Being an adult is a hard job.
I was starting to get the feeling that I was fading away these past few weeks, I couldn’t grasp onto anything to keep me here. It was like Thanos had come along and snapped his fingers and I was slowly turning into dust. This isn’t a movie though, no Avengers were coming along to save me. I had to get my Iron-man on and make the sacrifice to save the day. I had to keep trying and keep fighting even though it felt like there was no hope and I was convinced I was going to be dust.
We have to make the hard choices as an adult, we have to deal with feeling like we are useless if we don’t fit the norm and most of the time we would rather be hiding under our covers when life gets just too much. We all wish that a hero or two would just come along and save the day for us because we are not prepared for this shit.
The thing is we don’t always realise we have to be the heroes of our own story and keep fighting when we are tired and battered by life.

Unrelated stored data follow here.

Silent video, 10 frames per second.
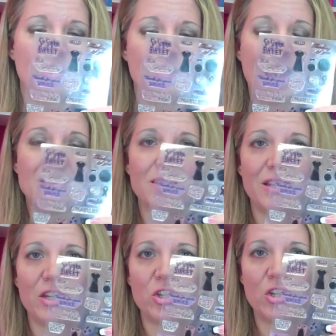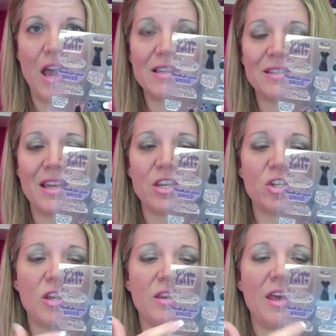acetate
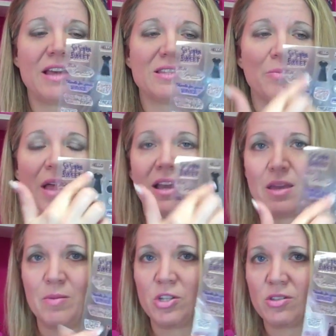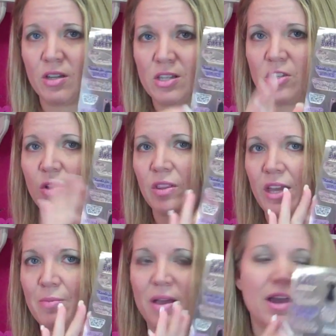sheet that has the black images on it, so you can line
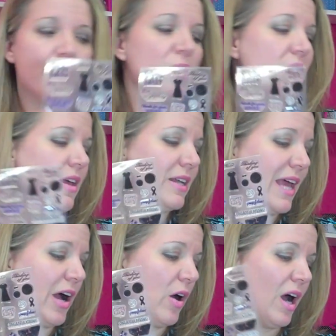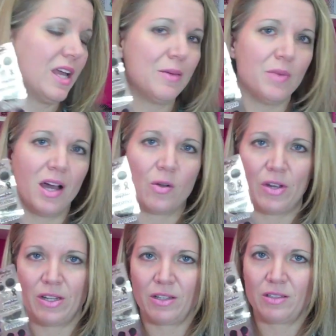it back up. Now, I am not
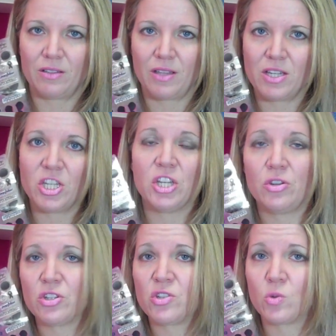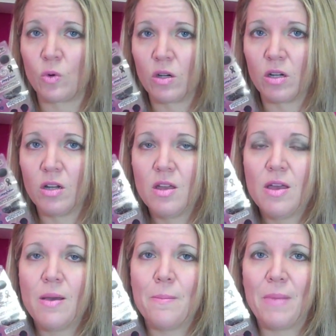going to continue to store
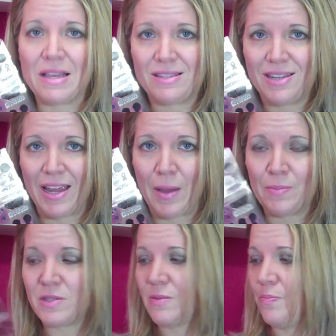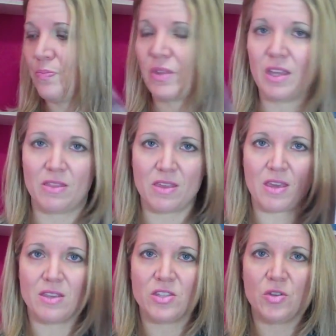my stamps in
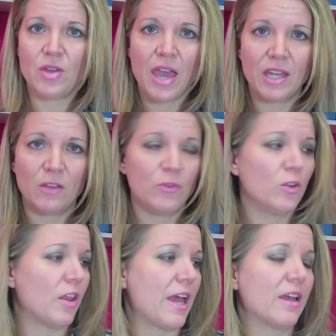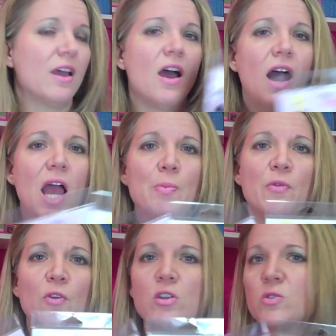these. You can if you'd like. I
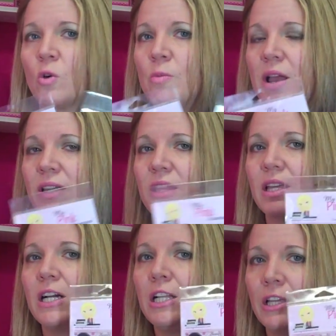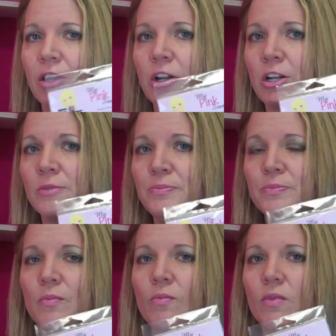prefer to store mine in the clear
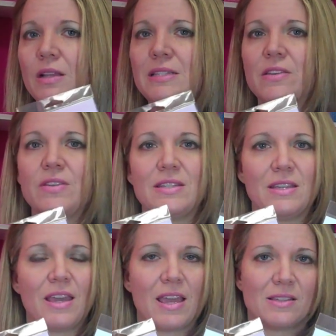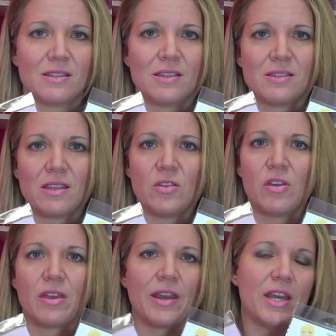DVD cases that you
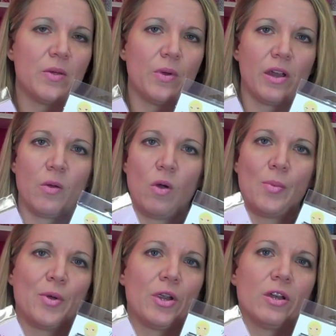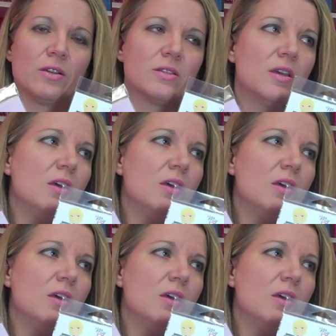can get anywhere at Walmart,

Being an adult can be a right fucking bitch it ain’t easy but just remember those heroes we look up to like the Avengers, they got knocked down a bunch of times, lost battles, lost hope but at the end of the day, they won. That victory took sacrifice and I am sure plenty of cursing and days where they couldn’t even be bothered to shower let alone save the world. They don’t show all that in the movies but this isn’t a movie this is life and we all go through this shit, we just need to be the hero of our lives and not give up.